DataChemist: A Technical Overview
DataChemist is a cloud-based graph database platform.
Our approach enables organizations of all types to upload data to the platform, structure their data, and then find hidden connections and relationships within it. By doing so we enable those organizations to see the world as it really is.
Here’s how we make it happen.
At the highest level, the DataChemist platform supports the following process:
- The definition of a semantic data model, unique to the customer organization, that represents the world as it truly is
- The import of existing data sets into this model - correcting ‘real world errors’ as they are uncovered
- Providing multiple ways of querying and visualising this data, including graph navigation, tables, search and plots and charts
- Providing tools for curating this data - a wiki-like UI which allows users to update the data in the DB while enforcing all defined constraints on the input data
- Enabling the data to be accessed in a variety of ways - document, graph or table oriented - through flexible APIS which allow new services to be quickly and easily deployed based on the data.
What follows is a brief overview of how we do this. For more detail, including practical details of a specific project for IPG in Poland, read our whitepaper “Evolving Meaningful Value From Enterprise Data”.
Defining The Data Model
The DataChemist platform automatically generates an ontological data model in OWL from existing data, before allowing manual adaptations to ensure the final result accurately reflects the business objects that are important for your organization.
The initial automatic generation comprises three steps:
- Querying the structure of the existing database to identify keys that represent containment relationships and connection relationships and joining them together into interrelated objects.
- Generating URLs and unique identifiers to represent composite keys as first class addressable entities.
- Querying the data to identify refined types, enumerated types that are encoded as simple types such as strings and integers in the input data.
Having generated this model, we load it into the DataChemist platform to serve as our schema, then we map each value from its input form (SQL, CSV, XML…) into its new ontological form as a triple.
At this point, we allow for manual adjustment of the model to ensure that the final agreed ontology accurately represents the structure desired by the client. Now we import existing data sets.
Importing Existing Data
Importing data from multiple sources is easy in DataChemist.
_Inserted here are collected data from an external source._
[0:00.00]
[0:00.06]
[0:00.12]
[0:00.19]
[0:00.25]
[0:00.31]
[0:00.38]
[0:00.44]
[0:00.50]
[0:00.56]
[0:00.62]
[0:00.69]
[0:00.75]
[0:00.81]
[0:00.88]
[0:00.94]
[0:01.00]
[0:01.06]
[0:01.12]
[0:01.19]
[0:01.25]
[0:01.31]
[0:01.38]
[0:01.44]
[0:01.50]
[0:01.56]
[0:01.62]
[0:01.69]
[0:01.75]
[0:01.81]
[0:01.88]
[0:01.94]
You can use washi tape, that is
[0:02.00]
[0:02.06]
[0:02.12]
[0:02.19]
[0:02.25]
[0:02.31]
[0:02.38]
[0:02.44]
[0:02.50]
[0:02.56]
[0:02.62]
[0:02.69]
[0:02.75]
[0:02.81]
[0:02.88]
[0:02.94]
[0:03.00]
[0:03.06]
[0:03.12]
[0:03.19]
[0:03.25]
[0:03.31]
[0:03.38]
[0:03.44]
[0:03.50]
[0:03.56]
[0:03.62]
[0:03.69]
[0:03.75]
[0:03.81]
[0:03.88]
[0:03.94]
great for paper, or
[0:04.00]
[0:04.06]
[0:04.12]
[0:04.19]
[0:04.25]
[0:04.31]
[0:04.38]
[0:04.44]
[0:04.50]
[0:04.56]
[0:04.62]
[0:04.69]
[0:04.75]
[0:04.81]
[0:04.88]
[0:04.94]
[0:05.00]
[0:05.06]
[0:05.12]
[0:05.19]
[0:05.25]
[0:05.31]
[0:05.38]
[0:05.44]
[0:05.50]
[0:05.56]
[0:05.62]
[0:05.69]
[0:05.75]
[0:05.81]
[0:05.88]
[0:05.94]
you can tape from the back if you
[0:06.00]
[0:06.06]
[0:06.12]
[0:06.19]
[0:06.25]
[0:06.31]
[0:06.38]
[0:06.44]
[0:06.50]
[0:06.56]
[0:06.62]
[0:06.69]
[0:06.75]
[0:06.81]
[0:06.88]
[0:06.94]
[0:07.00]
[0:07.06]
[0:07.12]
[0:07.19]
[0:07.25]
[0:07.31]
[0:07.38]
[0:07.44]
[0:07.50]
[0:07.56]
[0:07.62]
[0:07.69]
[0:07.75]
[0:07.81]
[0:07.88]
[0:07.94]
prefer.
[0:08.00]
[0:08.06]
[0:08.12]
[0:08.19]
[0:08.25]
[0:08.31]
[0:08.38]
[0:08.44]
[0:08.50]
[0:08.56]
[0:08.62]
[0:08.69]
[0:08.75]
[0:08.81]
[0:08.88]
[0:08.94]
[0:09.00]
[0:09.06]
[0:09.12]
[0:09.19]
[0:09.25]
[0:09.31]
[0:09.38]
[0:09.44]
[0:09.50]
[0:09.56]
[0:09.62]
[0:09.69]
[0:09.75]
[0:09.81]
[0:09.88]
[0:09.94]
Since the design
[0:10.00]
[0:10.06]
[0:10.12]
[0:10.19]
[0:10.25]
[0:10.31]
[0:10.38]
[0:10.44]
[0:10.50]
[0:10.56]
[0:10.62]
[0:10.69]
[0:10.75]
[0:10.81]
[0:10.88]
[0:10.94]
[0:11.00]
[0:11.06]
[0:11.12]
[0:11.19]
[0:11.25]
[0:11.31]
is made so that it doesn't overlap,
In fact, all you need to do is drag and drop CSV or SQL files using our online UI.
In the background, we bundle the triples into their object form and submit the objects to the API. Any errors in basic datatypes or enumerated types or type-ranges, or referential integrity breaches in the underlying data will immediately show up and will be refused by the API.
As we have a simple ontology (see above) that has been generated from the input schema, we don’t have to worry about universal constraints so we can simply strip out any erroneous values and keep the rest.
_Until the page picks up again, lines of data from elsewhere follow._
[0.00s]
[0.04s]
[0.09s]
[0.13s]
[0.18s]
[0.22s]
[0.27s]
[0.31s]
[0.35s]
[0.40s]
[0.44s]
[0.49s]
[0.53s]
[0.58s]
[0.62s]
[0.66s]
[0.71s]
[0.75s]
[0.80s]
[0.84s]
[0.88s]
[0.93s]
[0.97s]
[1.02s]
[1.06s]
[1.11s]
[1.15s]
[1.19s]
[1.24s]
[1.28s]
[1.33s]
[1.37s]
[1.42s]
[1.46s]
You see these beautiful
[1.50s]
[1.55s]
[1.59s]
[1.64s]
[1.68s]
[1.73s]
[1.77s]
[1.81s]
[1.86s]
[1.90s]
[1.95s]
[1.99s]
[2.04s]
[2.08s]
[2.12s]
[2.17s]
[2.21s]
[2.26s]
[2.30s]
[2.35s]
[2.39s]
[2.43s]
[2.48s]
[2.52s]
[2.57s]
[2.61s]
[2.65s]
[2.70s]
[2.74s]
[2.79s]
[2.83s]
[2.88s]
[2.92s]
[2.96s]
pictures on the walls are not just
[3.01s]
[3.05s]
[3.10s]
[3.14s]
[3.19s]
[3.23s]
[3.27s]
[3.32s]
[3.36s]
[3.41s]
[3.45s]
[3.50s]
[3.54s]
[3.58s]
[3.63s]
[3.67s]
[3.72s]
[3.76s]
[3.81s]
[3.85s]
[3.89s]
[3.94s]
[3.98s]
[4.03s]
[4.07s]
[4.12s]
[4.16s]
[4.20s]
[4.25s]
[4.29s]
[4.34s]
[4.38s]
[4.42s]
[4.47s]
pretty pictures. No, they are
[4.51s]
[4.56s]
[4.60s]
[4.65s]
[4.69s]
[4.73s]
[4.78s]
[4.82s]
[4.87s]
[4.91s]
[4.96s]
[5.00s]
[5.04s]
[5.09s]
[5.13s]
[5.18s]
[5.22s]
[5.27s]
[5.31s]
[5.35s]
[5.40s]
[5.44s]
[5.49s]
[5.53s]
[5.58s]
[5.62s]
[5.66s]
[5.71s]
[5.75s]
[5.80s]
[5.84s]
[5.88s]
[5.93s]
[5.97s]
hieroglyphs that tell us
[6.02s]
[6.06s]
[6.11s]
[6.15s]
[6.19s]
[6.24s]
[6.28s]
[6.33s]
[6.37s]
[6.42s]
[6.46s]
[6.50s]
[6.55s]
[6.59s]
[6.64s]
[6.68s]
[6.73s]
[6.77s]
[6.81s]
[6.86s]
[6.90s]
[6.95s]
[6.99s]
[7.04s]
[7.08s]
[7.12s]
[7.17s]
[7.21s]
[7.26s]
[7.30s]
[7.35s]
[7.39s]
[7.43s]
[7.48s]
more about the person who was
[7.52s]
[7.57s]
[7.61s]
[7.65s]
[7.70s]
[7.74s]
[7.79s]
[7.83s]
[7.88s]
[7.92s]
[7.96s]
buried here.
The platform provides support for constructing workflows that allow errors to be presented for correction by human users. As we keep track of provenance information, we are able to automatically connect errors in the imported data with the source in the original data and thus we can use the system to greatly cut the cost of finding and correcting errors in the database. This in effect, allows our platform to be used as the Master in Master Data Management.
Don’t forget, the same applies to edits to data in the system and any data imported in the future. If it breaks your ‘real world’ rules, it won’t happen. We help control your data quality: permanently
Distribution Of Data
DataChemist enables you to visualise data in a number of ways. Most notably, the platform supports the ‘classic’ graph database view as shown below.
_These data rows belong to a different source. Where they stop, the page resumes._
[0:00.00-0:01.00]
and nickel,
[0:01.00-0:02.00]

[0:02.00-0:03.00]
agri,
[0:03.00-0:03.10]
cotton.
In addition the DataChemist platform supports the generation of an almost infinite variety of page-based UIs that enable structured data to be read by humans and machines as required.
We have developed a simple query language, WOQL, based upon an extension of our OWL model. This language is concise, fast and can be associated with a given data store making the maintenance of the constraints transparent.
- Our model defines all of the classes and properties that can be present in the data. We use these to automate the production of graphical query building tools that have drop-down menus and autocomplete functionality specifically tuned to the data model.
- All of our relationships and properties are strongly typed - we can exploit this to provide further automation of query generation - for example by generating drop-downs and auto-complete boxes for references to other data objects in the database, or by making suitable operators available only when appropriate to the context.
- We can automatically identify situations in which results have geographic aspects (xdd:coordinate) or temporal aspects and exploit this by automatically plotting them on maps and timelines.
- We can automatically generate aggregations of aggregatable parts of the results and fine-grained statistics about the distribution of properties and classes in the results and the entire dataset and the differences between them.
- We can automatically generate a relationship-oriented browser which allows users to navigate through the data as a graph - with a set of nodes representing entities and a set of edges representing relationships between them.
- Because we have a richer, more expressive model available than competing technologies, we can always automate the conversion of data in our semantic format to the simpler formats used by other programs and we can make much of this format conversion generic and based on examination of the model. For example, we can specify that a particular output format represents coordinates in a particular way - our system will then use that format whenever it sees a xdd:coordinate in our data.